## TASK PROMPT
Starting at the line that has "[00:00:01.00 to 00:00:01.50]" and stopping after the line that has "[5:01.20-5:02.20]", reproduce the listing below exactly; omit everything else.

*** RECORDS PROVIDED ***

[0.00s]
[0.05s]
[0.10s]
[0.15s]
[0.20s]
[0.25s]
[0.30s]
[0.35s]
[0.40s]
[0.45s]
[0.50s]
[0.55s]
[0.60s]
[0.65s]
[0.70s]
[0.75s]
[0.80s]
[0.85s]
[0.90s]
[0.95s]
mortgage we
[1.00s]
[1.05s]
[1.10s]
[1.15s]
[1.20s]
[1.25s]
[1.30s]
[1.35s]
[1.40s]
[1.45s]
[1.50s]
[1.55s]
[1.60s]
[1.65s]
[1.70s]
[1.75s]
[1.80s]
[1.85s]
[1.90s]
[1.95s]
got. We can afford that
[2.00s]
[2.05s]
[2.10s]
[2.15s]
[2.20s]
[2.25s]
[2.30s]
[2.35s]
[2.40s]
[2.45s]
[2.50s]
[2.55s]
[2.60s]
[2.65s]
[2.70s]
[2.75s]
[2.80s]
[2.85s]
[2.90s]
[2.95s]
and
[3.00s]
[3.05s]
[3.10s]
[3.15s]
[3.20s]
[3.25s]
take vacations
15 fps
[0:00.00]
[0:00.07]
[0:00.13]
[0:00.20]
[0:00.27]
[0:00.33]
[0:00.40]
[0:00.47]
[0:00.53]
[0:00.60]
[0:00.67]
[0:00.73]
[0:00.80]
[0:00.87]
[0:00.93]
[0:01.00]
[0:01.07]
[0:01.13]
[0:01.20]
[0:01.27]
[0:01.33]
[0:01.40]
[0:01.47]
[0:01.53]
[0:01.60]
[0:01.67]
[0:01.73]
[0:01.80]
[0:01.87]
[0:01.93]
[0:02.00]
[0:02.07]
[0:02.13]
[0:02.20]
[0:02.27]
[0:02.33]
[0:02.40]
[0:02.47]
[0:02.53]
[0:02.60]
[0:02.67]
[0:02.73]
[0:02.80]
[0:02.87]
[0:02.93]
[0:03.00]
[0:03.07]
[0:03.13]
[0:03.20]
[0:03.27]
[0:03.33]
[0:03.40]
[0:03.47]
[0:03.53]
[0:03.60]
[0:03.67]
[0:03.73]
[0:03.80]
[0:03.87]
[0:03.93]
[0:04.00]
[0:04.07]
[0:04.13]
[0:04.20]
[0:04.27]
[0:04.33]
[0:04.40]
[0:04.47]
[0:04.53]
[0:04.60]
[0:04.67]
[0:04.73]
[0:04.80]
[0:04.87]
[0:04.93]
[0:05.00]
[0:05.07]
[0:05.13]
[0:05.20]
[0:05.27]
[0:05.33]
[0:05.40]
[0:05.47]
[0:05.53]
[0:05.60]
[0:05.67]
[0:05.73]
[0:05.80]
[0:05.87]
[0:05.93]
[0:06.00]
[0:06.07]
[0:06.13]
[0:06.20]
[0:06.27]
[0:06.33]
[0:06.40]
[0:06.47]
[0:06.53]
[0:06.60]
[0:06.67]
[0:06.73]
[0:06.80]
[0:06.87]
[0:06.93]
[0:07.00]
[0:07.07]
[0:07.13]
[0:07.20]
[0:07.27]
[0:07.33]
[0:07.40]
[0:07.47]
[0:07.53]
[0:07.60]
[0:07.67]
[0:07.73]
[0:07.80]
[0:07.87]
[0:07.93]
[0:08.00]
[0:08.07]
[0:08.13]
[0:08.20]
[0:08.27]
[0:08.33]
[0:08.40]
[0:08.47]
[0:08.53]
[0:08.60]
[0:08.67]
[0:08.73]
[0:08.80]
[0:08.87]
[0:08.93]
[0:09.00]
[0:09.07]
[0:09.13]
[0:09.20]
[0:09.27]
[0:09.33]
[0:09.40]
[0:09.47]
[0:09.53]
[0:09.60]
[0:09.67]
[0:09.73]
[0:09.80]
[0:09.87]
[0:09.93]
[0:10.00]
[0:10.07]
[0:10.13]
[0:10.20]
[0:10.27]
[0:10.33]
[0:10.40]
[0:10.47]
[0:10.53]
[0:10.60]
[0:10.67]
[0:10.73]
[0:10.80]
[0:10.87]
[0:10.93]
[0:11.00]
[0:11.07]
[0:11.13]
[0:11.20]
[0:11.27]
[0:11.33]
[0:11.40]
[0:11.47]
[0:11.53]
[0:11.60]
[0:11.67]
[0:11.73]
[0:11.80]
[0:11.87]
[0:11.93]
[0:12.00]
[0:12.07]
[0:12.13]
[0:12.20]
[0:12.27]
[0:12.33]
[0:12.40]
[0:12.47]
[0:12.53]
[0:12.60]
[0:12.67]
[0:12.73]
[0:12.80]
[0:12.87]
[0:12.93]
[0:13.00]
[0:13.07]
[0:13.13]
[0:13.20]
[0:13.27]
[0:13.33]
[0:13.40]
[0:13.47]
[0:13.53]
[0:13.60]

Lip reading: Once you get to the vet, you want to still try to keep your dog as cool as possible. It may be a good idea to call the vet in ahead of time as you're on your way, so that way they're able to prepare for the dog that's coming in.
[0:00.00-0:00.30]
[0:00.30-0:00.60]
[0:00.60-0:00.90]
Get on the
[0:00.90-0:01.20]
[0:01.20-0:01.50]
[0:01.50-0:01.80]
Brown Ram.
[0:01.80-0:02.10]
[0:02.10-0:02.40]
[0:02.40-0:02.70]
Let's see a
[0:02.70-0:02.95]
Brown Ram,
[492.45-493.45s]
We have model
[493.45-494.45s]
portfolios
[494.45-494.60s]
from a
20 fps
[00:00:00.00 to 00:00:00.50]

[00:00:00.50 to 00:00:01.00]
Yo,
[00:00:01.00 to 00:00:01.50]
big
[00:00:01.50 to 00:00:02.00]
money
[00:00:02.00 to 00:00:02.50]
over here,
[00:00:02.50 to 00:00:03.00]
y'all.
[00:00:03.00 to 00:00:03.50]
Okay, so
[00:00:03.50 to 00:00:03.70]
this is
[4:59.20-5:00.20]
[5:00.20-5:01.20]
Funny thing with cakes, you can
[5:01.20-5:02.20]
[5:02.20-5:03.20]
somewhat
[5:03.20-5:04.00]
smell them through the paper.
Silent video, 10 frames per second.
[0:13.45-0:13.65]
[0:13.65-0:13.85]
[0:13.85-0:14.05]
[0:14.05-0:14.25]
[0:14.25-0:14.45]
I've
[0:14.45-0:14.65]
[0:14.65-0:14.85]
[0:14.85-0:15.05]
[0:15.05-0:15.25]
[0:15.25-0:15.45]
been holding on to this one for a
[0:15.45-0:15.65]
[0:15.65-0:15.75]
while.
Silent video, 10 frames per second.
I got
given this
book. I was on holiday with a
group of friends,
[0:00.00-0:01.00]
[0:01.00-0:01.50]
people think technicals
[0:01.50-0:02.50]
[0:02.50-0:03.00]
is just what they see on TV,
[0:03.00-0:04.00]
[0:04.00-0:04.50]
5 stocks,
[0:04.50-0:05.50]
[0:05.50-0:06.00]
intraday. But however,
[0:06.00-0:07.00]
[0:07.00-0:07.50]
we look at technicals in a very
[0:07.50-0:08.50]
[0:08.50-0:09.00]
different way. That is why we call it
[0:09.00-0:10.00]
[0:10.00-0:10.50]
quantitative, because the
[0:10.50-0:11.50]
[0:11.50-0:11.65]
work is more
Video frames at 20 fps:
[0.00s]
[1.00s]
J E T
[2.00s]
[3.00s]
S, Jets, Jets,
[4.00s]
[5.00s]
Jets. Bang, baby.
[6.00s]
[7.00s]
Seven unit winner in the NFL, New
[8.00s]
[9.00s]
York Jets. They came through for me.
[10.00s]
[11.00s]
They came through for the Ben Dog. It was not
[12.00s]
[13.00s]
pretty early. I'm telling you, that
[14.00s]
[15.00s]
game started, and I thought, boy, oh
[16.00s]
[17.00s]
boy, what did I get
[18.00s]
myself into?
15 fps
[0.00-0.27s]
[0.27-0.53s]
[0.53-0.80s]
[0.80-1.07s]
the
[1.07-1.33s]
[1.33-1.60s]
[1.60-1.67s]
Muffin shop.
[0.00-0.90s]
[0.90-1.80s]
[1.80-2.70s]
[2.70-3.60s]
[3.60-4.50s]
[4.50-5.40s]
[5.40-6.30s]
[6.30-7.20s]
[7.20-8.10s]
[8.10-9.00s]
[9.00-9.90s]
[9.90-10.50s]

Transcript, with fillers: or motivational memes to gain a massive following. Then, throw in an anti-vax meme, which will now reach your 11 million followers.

*** End of RECORDS PROVIDED ***

## TASK RESPONSE
[00:00:01.00 to 00:00:01.50]
big
[00:00:01.50 to 00:00:02.00]
money
[00:00:02.00 to 00:00:02.50]
over here,
[00:00:02.50 to 00:00:03.00]
y'all.
[00:00:03.00 to 00:00:03.50]
Okay, so
[00:00:03.50 to 00:00:03.70]
this is
[4:59.20-5:00.20]
[5:00.20-5:01.20]
Funny thing with cakes, you can
[5:01.20-5:02.20]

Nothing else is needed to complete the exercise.